Autorzy inicjatywy przywołują przykłady Holandii czy Słowacji, gdzie takie aplikacje są i działają.
„Transport, który działa” to więcej proponowanych zmian. Kolejną jest ujednolicenie taryf. Dziś w pociągach są inne zniżki niż w autobusach, tymczasem pasażer nie powinien zastanawiać się, czy ulga obowiązująca na kolei upoważnia go też skorzystania z niższej ceny za bilet w autobusie czy tramwaju.
Według autorów inicjatywy konieczne jest również „stworzenie jasnego podziału odpowiedzialności za organizację transportu publicznego”. W miastach byłoby to zadaniem władz lub związków samorządów, natomiast na obszarach poza metropoliami powinny być to województwa – jak jest w Czechach.
Rola powiatów i gmin będzie miała charakter pomocniczy. W proponowanym systemie za regionalny transport autobusowy i kolejowy będzie odpowiadał jeden podmiot, co pozwoli stworzyć jednolitą numerację linii, wspólną taryfę oraz spójny system połączeń kolejowych i autobusowych. Wprowadzenie takiego systemu będzie możliwe przez gruntowne zmiany w ustawie o publicznym transporcie zbiorowym – wyjaśniają pomysłodawcy.
Akcja „Transport, który działa” zakłada zastąpienie Funduszu Rozwoju Przewozów Autobusowych stałą subwencją, z której środki będzie można wydawać wyłącznie na transport publiczny. Oprócz tego pomysłodawcy proponują wprowadzenie 0 proc. VAT na transport publiczny, miałoby pozwolić obniżyć ceny biletów.
Twórcy petycji przypominają też, że w wielu średnich i małych miastach oraz na terenach wiejskich brakuje dobrej infrastruktury przesiadkowej
W moich rodzinnych stronach na przystanek trzeba iść drogą, ewentualnie poboczem – co po deszczu jest sporym wyzwaniem, bo tworzy się błoto.
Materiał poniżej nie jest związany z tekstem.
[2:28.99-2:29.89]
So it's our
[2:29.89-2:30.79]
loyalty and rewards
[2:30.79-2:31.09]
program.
Chodnika nie uświadczysz. To kolejna olbrzymia różnica w porównaniu z koleją. Niedawno oddano do użytku nową stację. Jest winda, wiaty, wszystko tak, jak powinno być – poza ekranami informującymi o przyjazdach, ale może i tego się doczekamy. Tymczasem przystanek autobusowy to przybity na gwoździu rozkład jazdy. Jest też stary, zniszczony i pomazany, którego nikt jeszcze nie ściągnął.
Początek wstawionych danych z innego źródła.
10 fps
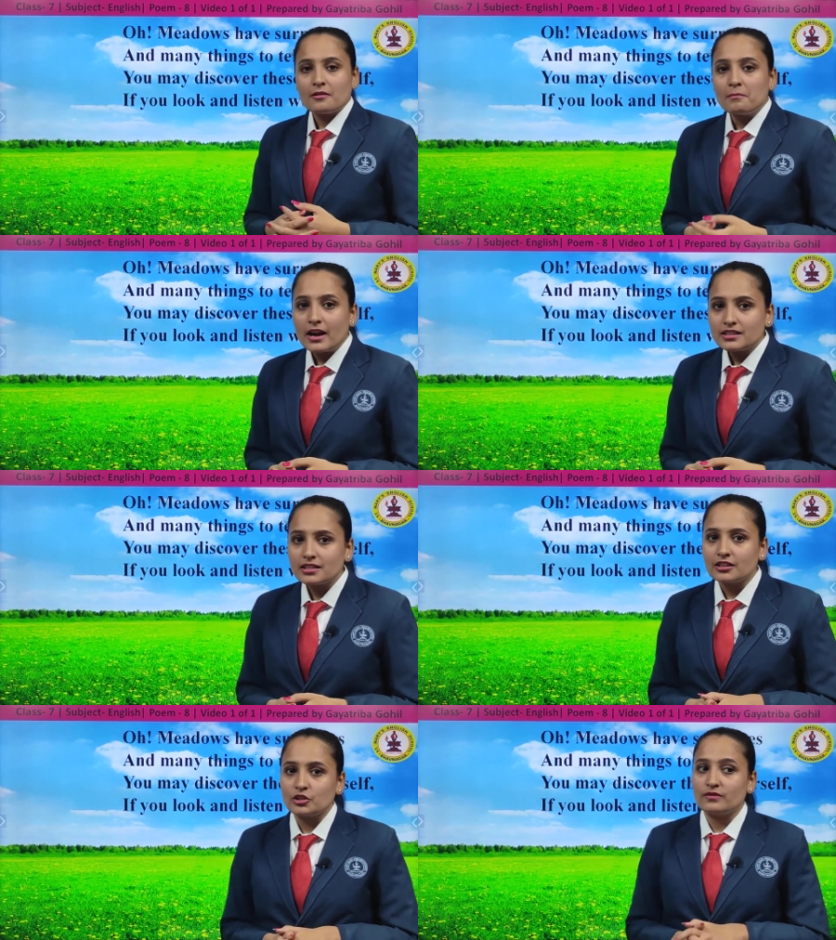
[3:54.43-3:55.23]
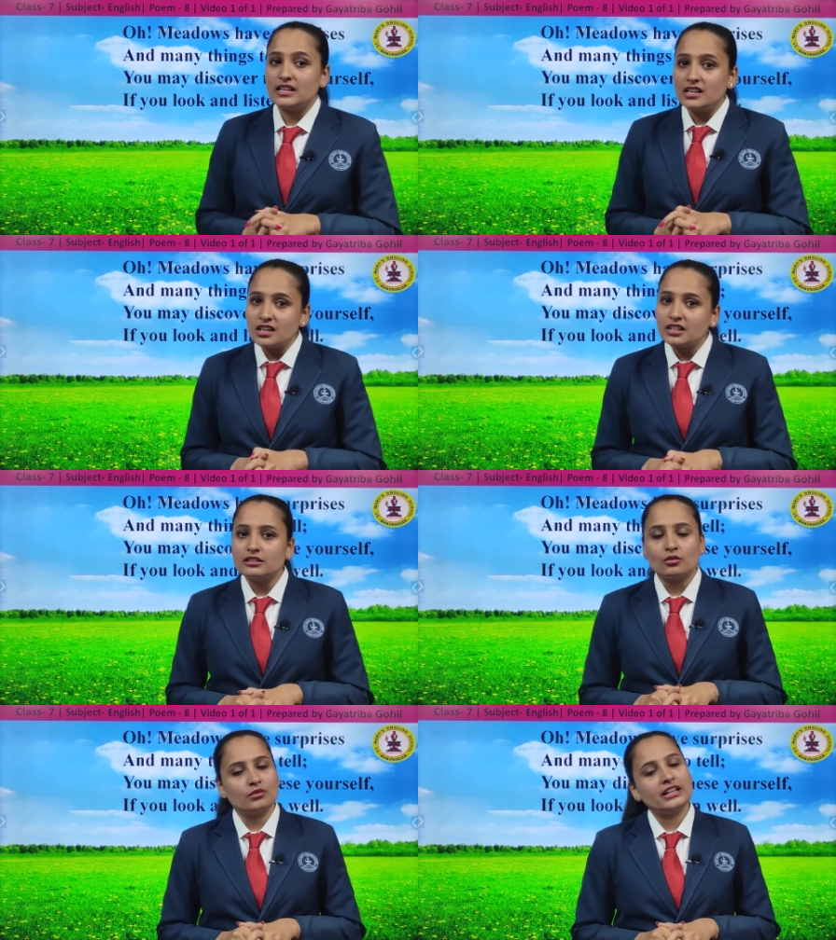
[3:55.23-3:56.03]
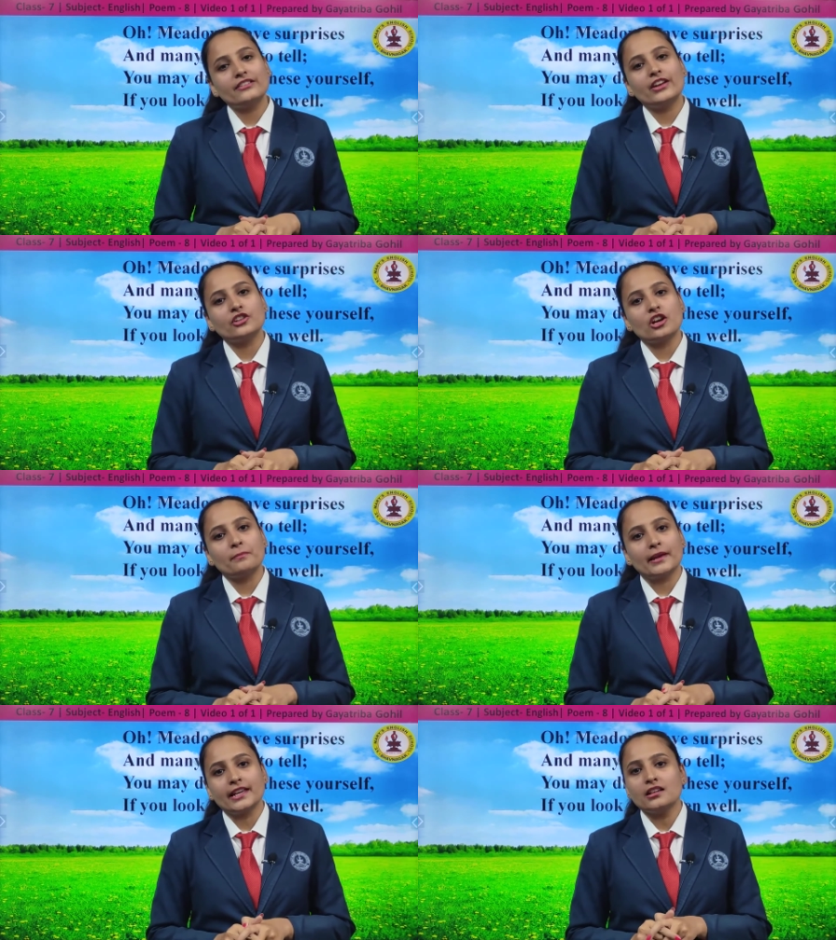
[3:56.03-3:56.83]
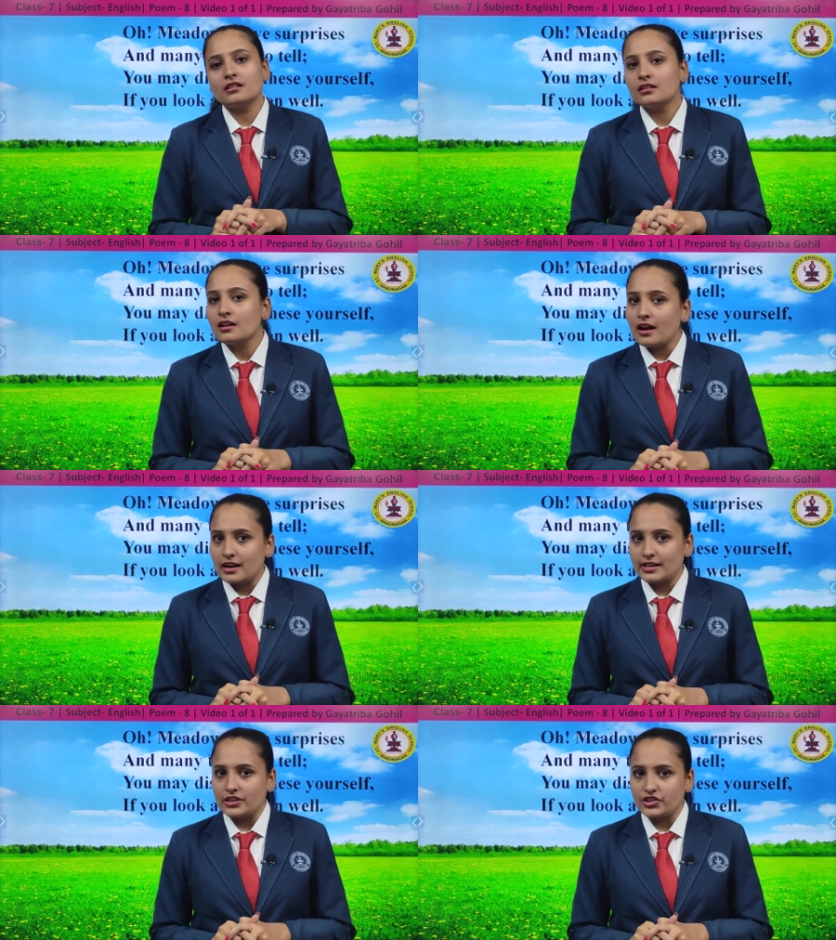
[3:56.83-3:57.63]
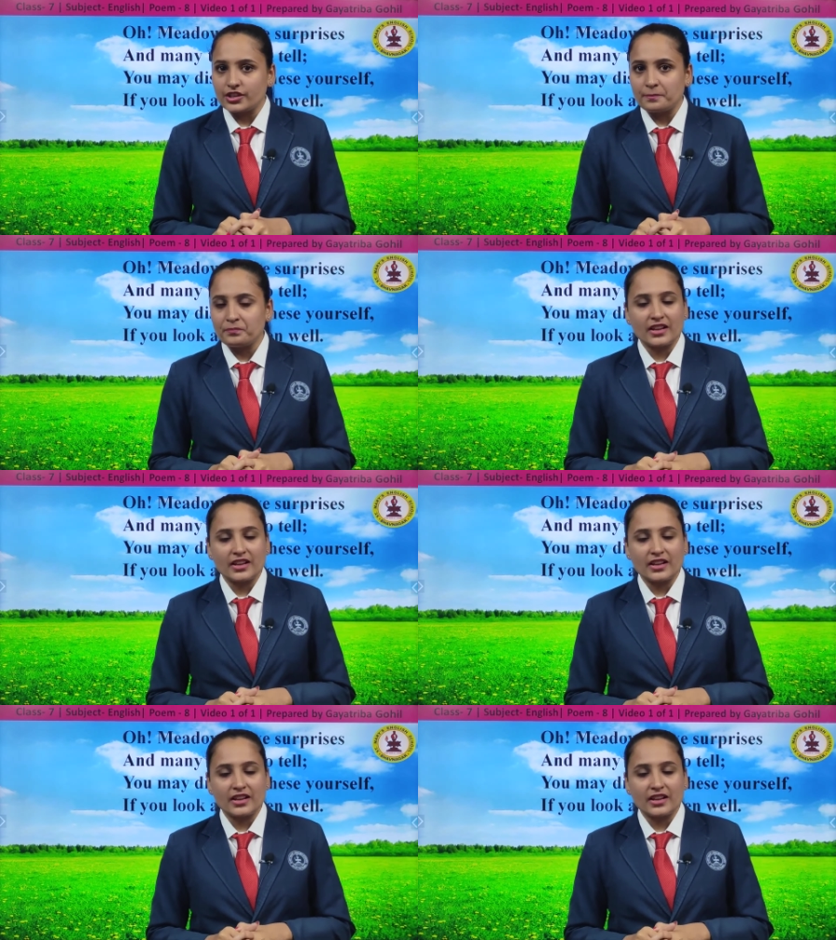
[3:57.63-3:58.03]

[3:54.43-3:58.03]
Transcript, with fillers: but you will learn only when you are paying attention.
Niewiele lepiej jest w nieodległym mieście powiatowym. Dawny dworzec autobusowy skurczył się do jednego przystanku. W miejscu dawnych peronów stoi dziś duży sklep i parking samochodowy. Nikt nie może mieć wątpliwości, jak w mieście podchodzi się do transportu publicznego.
„Razem zbudujmy system transportu publicznego, który będzie nam służył i z którego możemy być dumni” – apelują autorzy petycji. Czas pokaże, czy i jak adresaci zareagują na propozycje zmian.